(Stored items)
────────

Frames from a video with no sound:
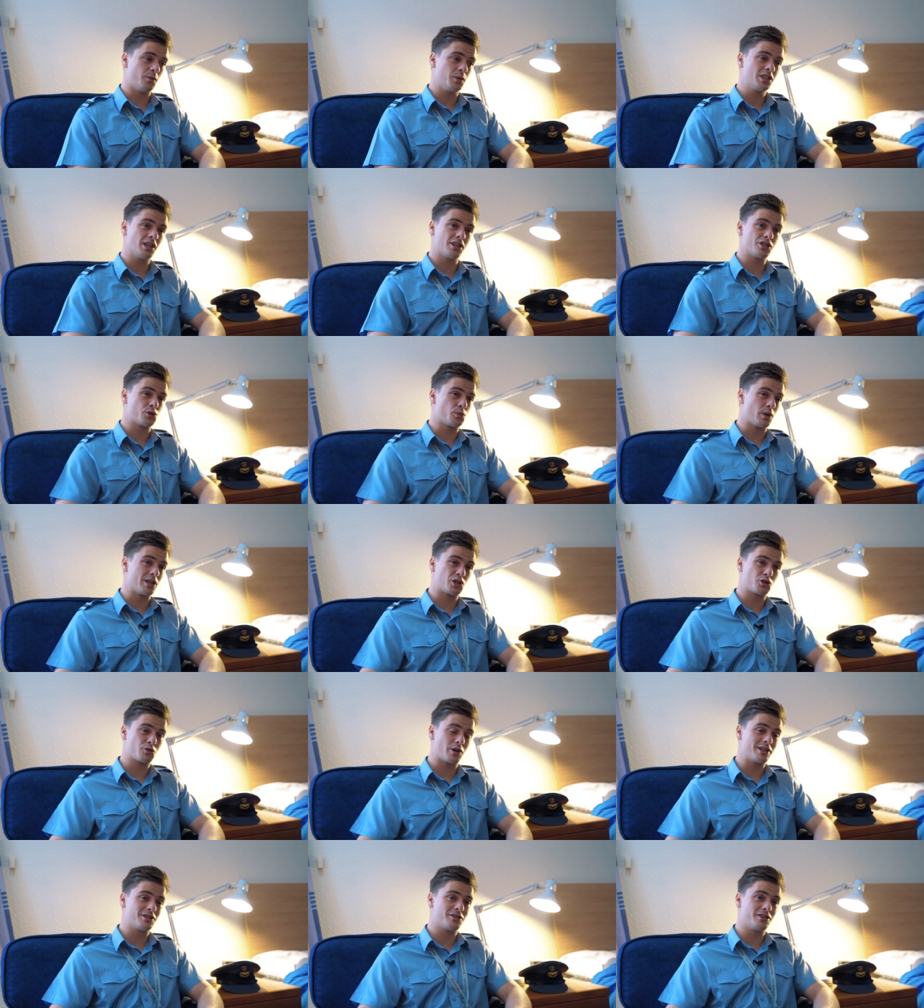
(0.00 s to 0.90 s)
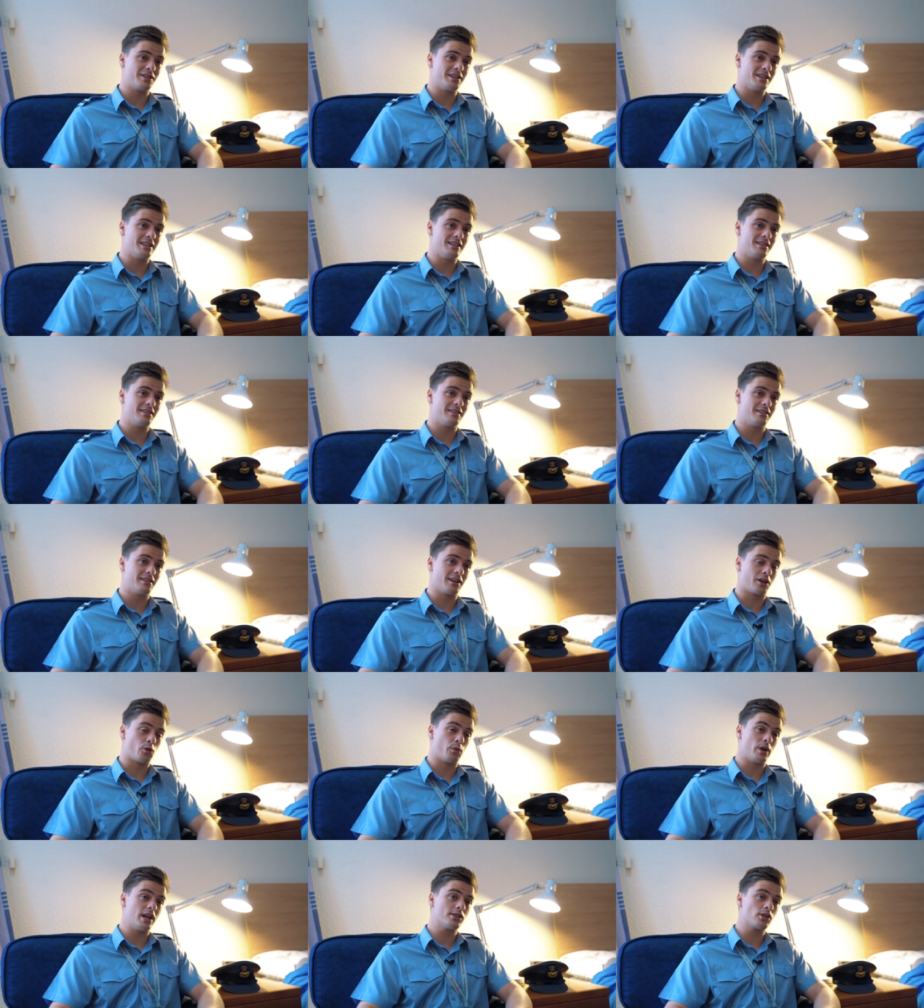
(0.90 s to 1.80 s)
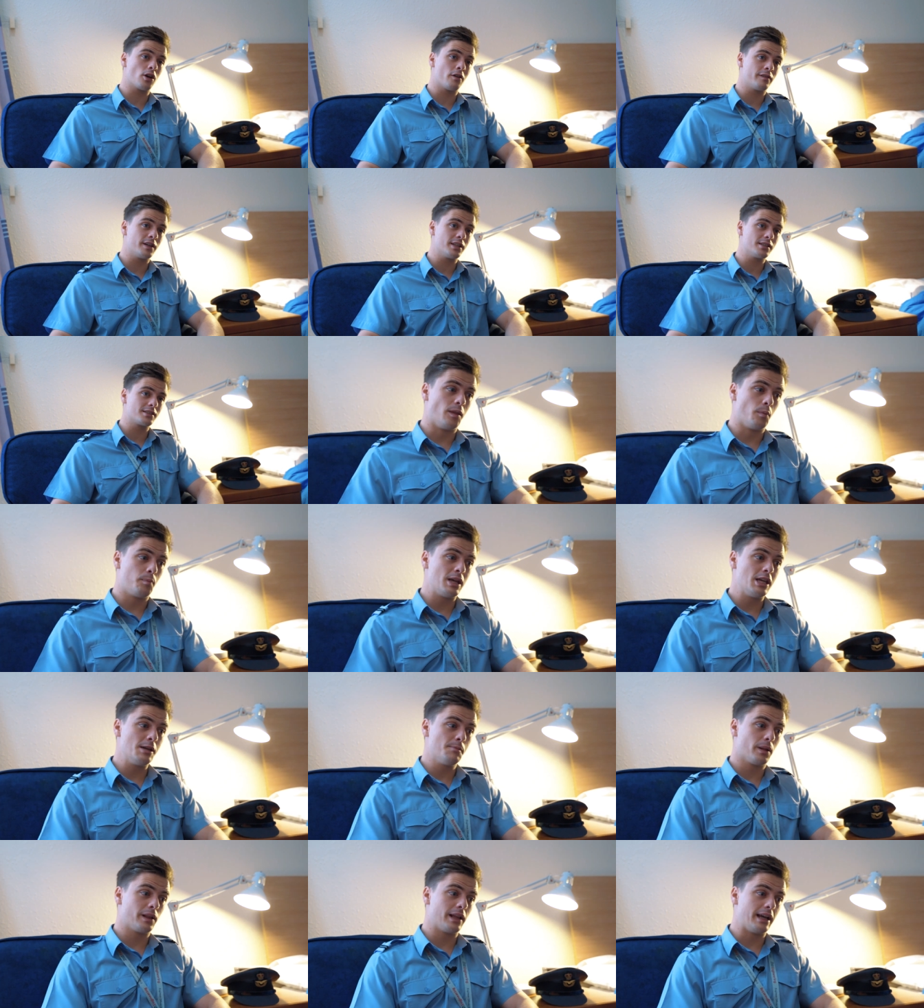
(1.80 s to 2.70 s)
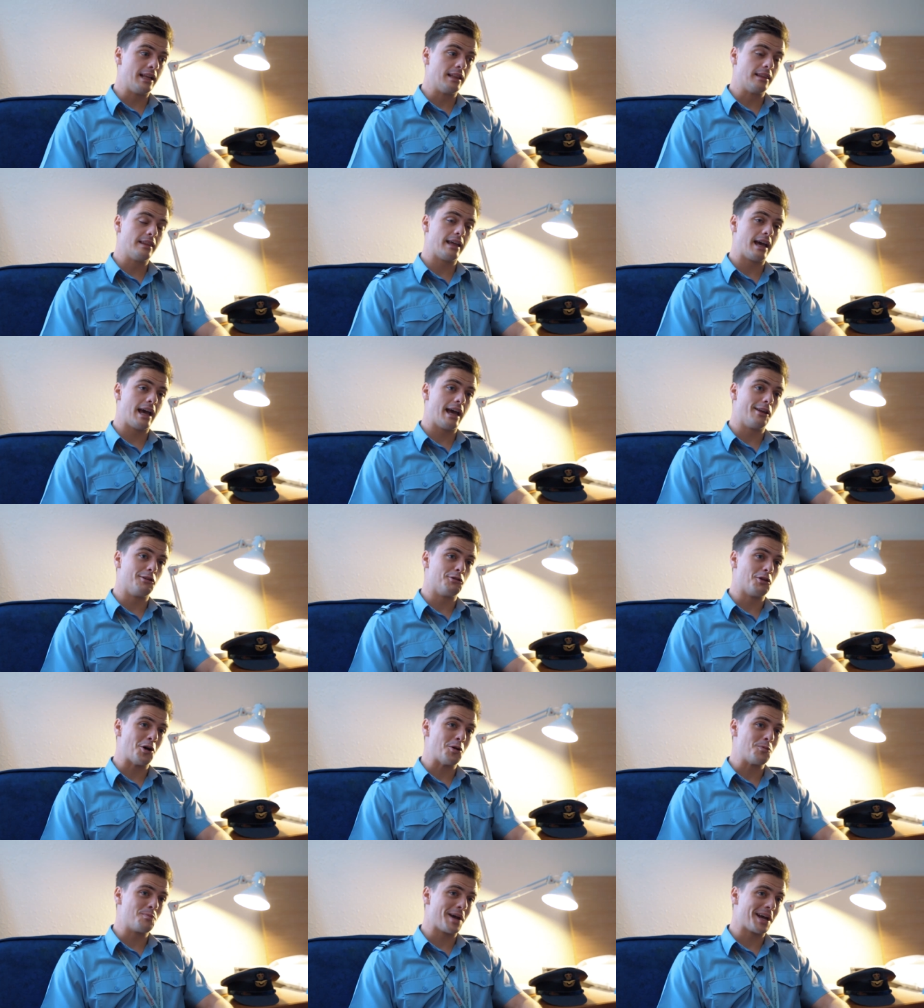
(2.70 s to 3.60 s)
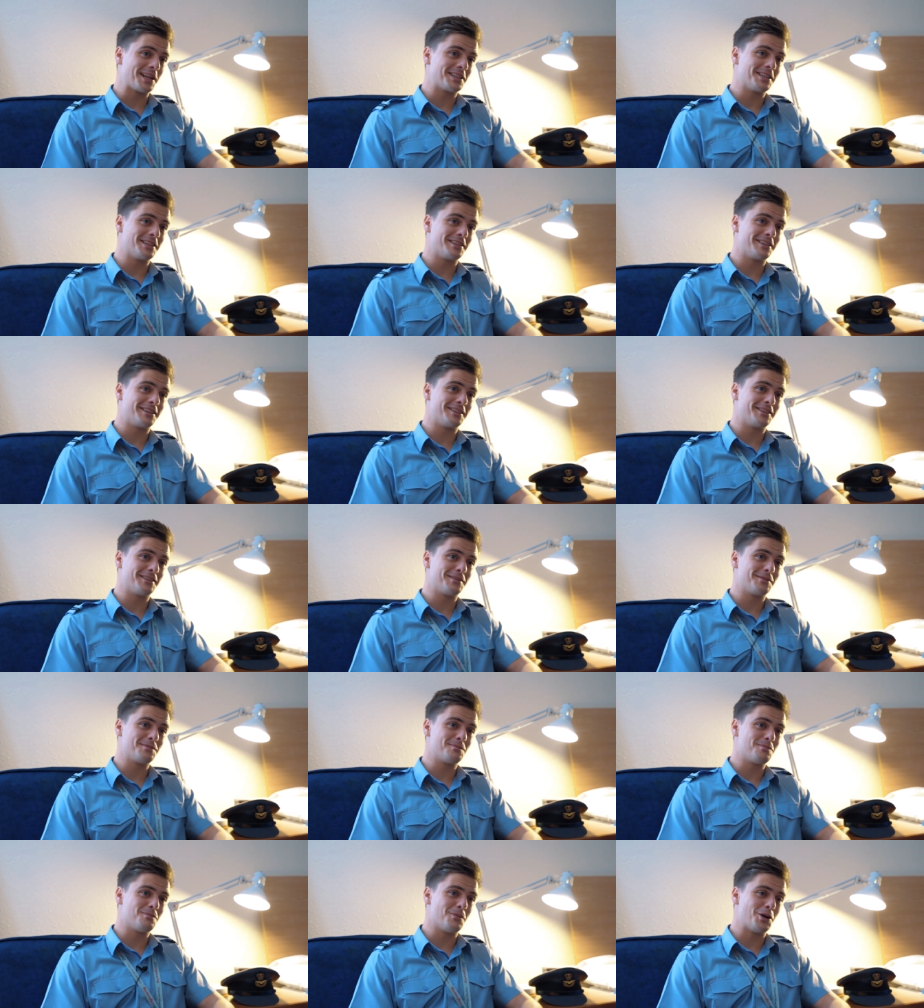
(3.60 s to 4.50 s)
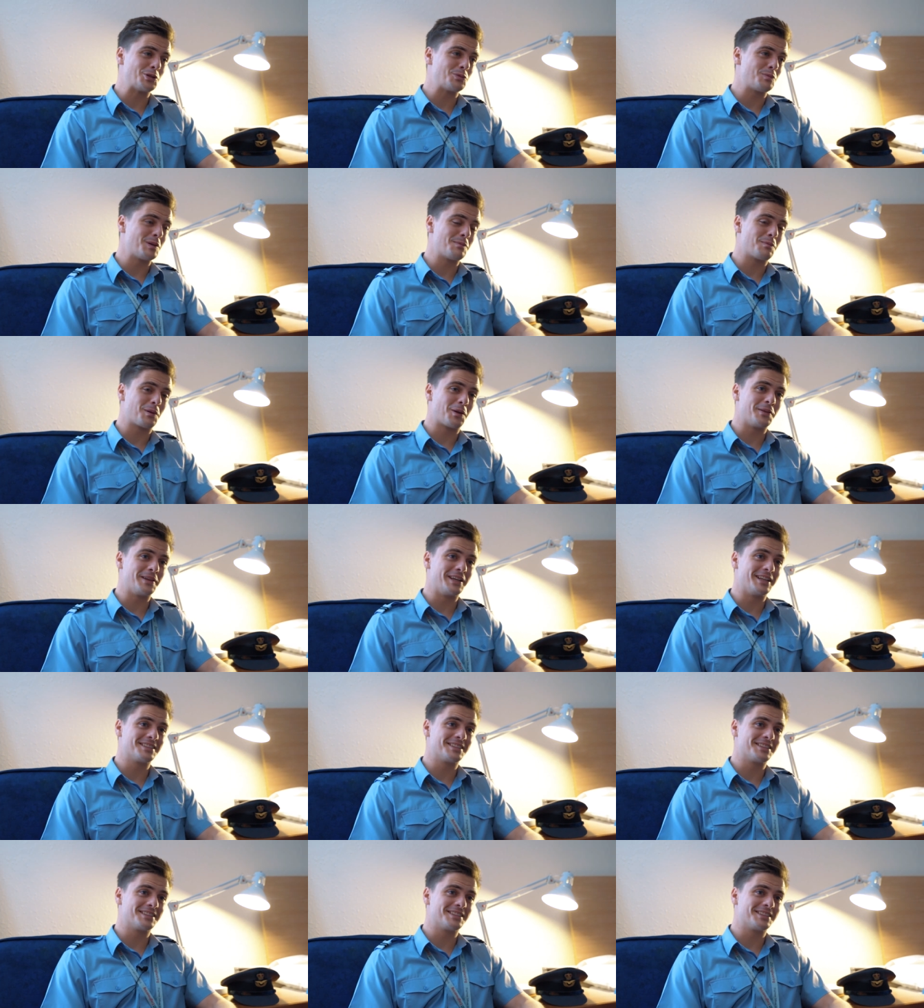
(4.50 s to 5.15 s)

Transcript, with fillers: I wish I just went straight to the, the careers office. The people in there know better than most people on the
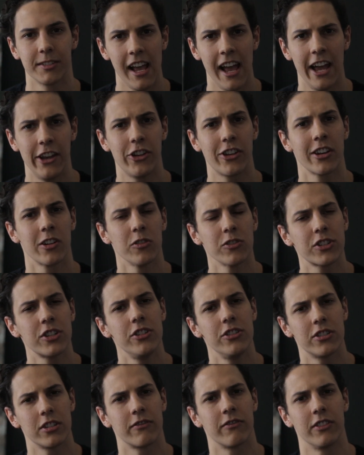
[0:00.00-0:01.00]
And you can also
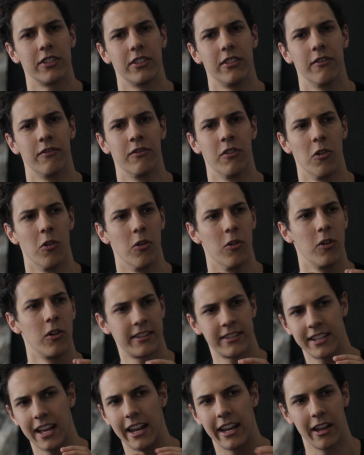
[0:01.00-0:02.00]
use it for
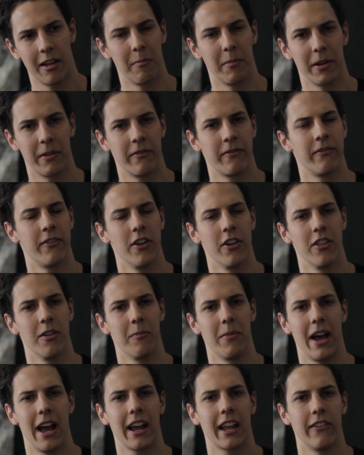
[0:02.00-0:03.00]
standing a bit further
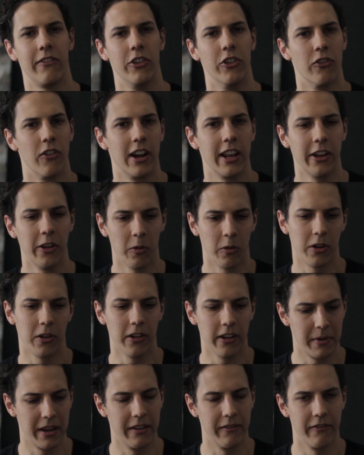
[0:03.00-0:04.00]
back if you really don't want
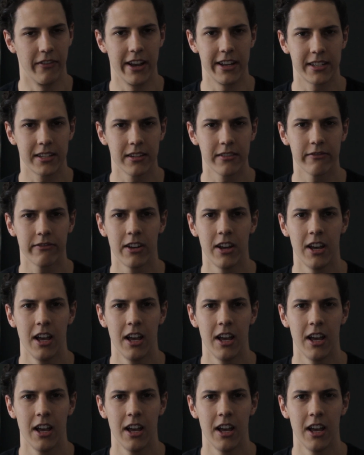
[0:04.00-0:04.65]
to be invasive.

────────

Exercise brief:
Pictures aside, retype the entries above exactly as they are.

Reply to the task:
Frames from a video with no sound:
(0.00 s to 0.90 s)
(0.90 s to 1.80 s)
(1.80 s to 2.70 s)
(2.70 s to 3.60 s)
(3.60 s to 4.50 s)
(4.50 s to 5.15 s)

Transcript, with fillers: I wish I just went straight to the, the careers office. The people in there know better than most people on the
[0:00.00-0:01.00]
And you can also
[0:01.00-0:02.00]
use it for
[0:02.00-0:03.00]
standing a bit further
[0:03.00-0:04.00]
back if you really don't want
[0:04.00-0:04.65]
to be invasive.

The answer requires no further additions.